## Your instructions
Exactly the lines from the one with "[3:57.00-3:57.90]" through the final line of the entries, and nothing else, should appear in the answer; no pictures go in it.

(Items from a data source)
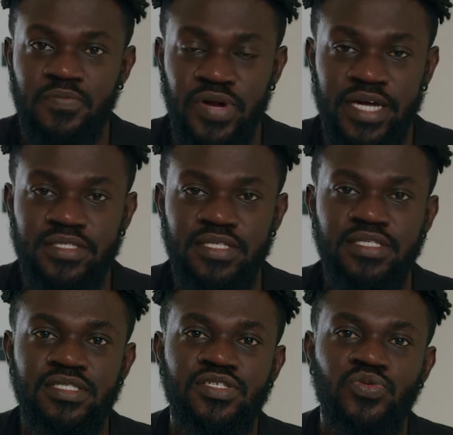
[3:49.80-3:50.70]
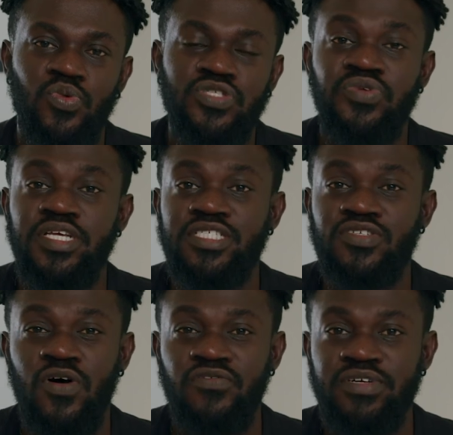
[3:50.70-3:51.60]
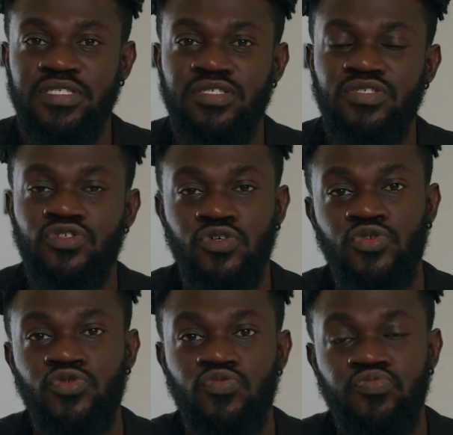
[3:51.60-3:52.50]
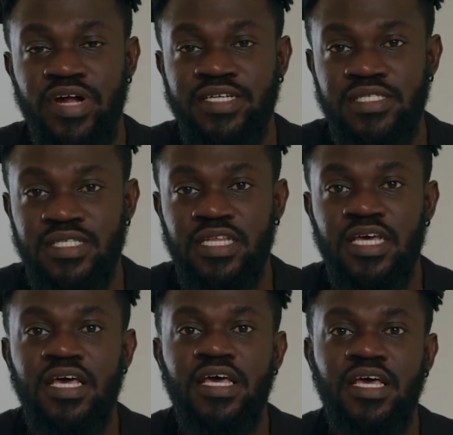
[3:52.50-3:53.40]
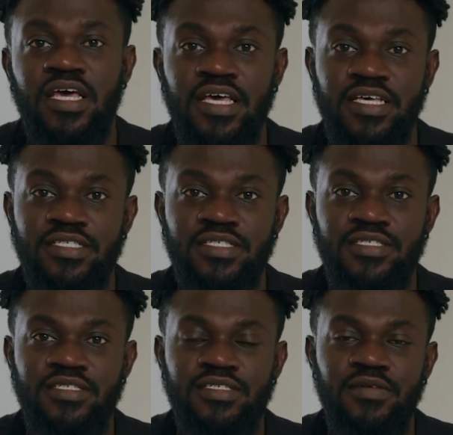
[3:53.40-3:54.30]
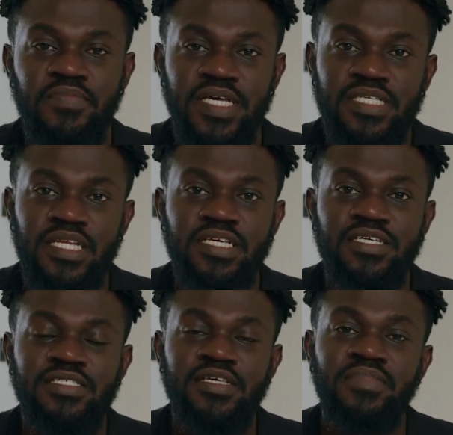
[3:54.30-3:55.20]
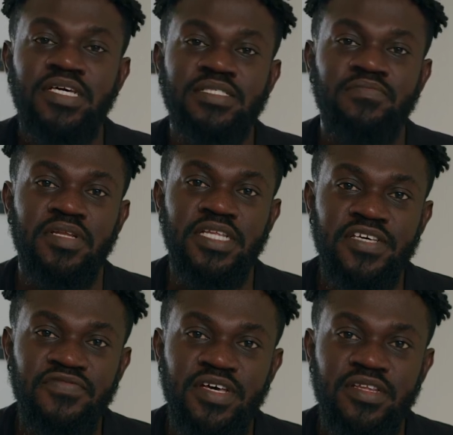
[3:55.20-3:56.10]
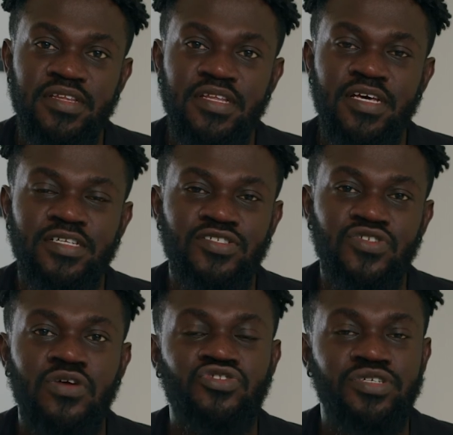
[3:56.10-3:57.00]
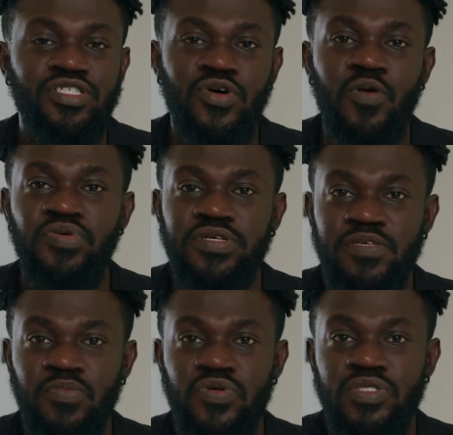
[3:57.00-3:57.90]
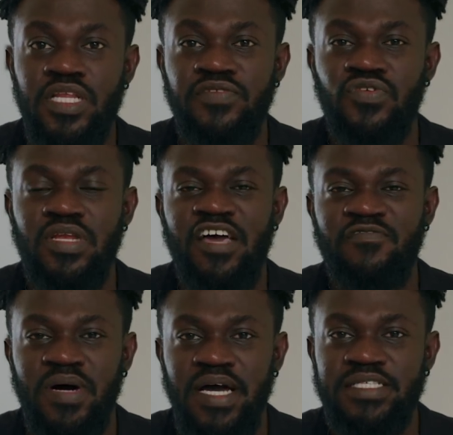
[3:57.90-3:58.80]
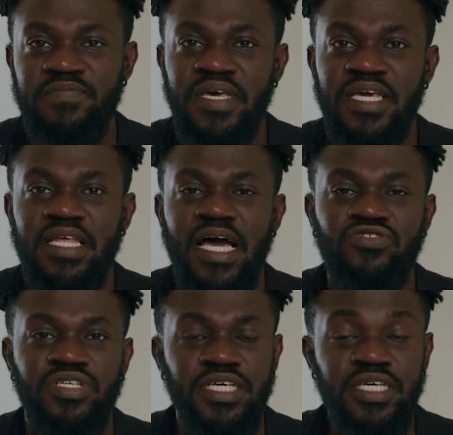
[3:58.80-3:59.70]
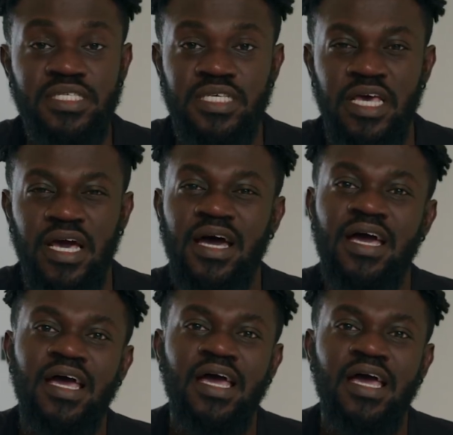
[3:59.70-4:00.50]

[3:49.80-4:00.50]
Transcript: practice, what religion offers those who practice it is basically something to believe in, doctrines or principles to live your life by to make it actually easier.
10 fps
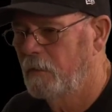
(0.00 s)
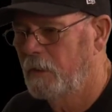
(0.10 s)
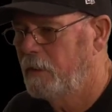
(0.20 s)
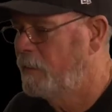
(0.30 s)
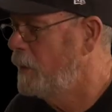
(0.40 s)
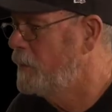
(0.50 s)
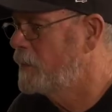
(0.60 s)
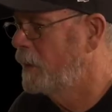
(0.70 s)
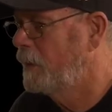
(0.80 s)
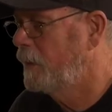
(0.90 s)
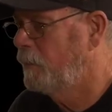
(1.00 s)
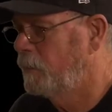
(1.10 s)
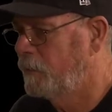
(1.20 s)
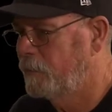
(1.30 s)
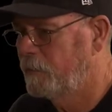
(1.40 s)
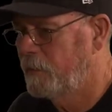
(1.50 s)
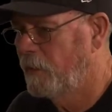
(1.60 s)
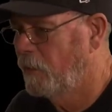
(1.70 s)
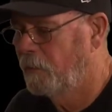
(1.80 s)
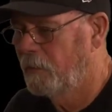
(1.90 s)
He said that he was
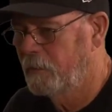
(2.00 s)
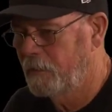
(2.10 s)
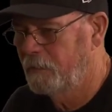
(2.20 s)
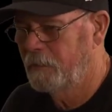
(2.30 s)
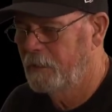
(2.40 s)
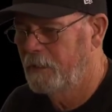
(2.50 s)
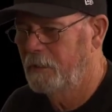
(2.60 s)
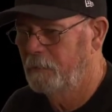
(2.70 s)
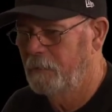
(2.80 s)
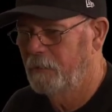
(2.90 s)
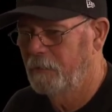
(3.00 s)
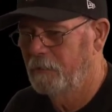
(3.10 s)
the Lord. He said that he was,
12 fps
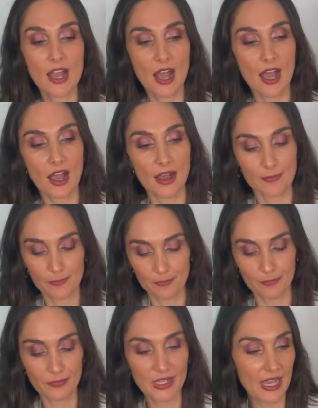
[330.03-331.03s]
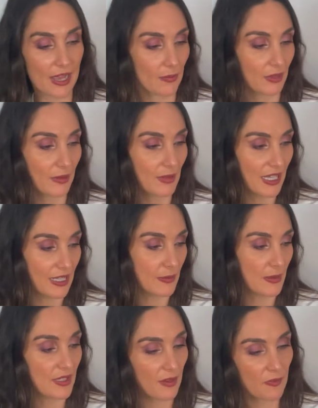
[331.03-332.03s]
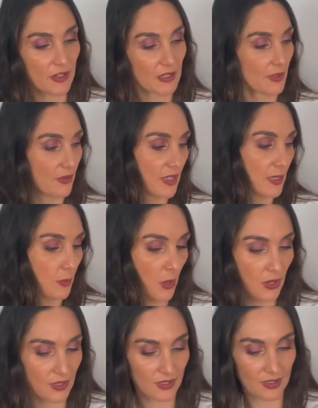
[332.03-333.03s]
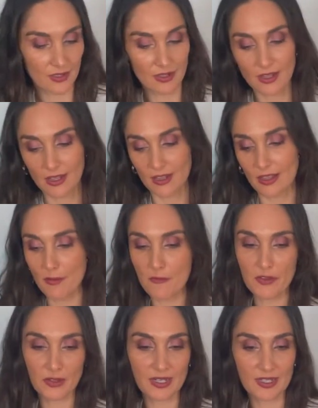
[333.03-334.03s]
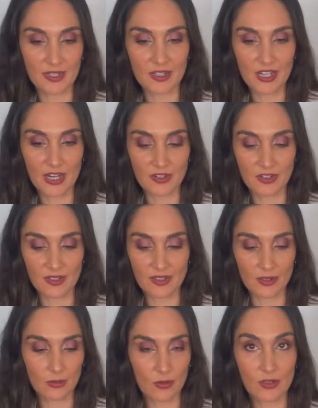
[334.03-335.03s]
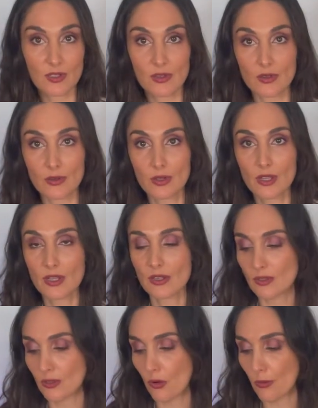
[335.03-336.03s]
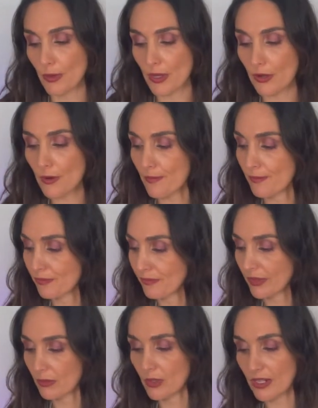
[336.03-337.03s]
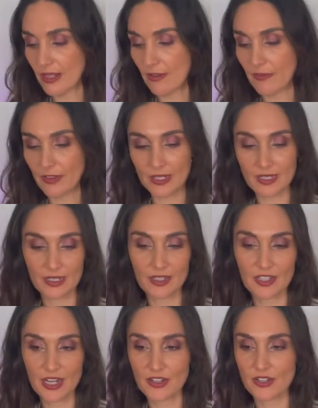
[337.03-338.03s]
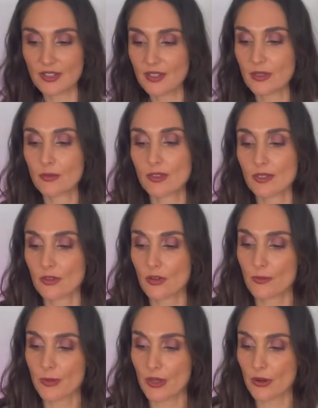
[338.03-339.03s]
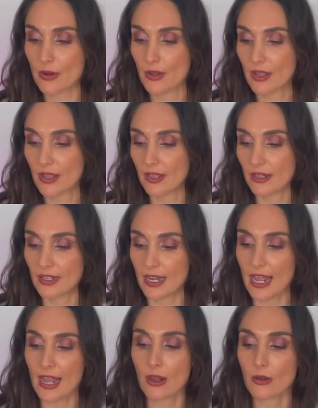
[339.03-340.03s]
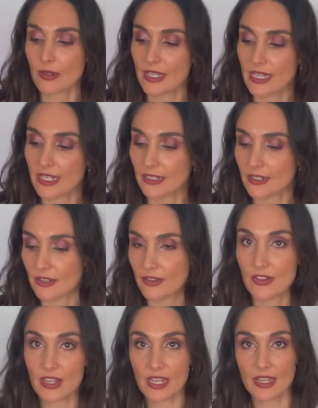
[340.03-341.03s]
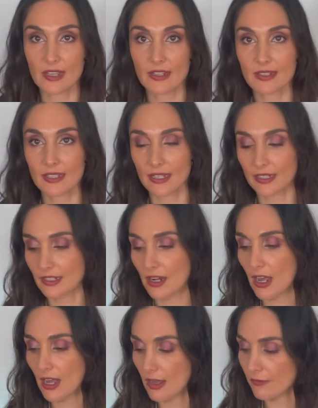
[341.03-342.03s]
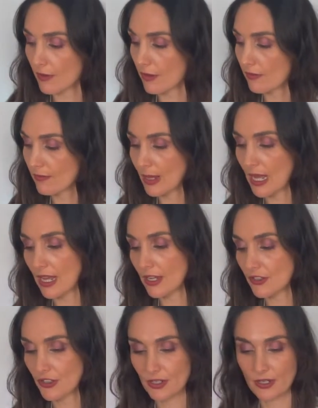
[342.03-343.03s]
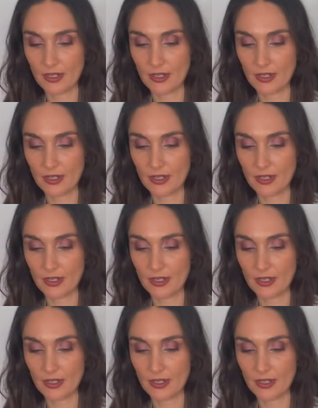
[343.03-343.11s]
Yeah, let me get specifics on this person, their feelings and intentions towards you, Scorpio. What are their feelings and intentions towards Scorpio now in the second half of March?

## Solution below
[3:57.00-3:57.90]
[3:57.90-3:58.80]
[3:58.80-3:59.70]
[3:59.70-4:00.50]

[3:49.80-4:00.50]
Transcript: practice, what religion offers those who practice it is basically something to believe in, doctrines or principles to live your life by to make it actually easier.
10 fps
(0.00 s)
(0.10 s)
(0.20 s)
(0.30 s)
(0.40 s)
(0.50 s)
(0.60 s)
(0.70 s)
(0.80 s)
(0.90 s)
(1.00 s)
(1.10 s)
(1.20 s)
(1.30 s)
(1.40 s)
(1.50 s)
(1.60 s)
(1.70 s)
(1.80 s)
(1.90 s)
He said that he was
(2.00 s)
(2.10 s)
(2.20 s)
(2.30 s)
(2.40 s)
(2.50 s)
(2.60 s)
(2.70 s)
(2.80 s)
(2.90 s)
(3.00 s)
(3.10 s)
the Lord. He said that he was,
12 fps
[330.03-331.03s]
[331.03-332.03s]
[332.03-333.03s]
[333.03-334.03s]
[334.03-335.03s]
[335.03-336.03s]
[336.03-337.03s]
[337.03-338.03s]
[338.03-339.03s]
[339.03-340.03s]
[340.03-341.03s]
[341.03-342.03s]
[342.03-343.03s]
[343.03-343.11s]
Yeah, let me get specifics on this person, their feelings and intentions towards you, Scorpio. What are their feelings and intentions towards Scorpio now in the second half of March?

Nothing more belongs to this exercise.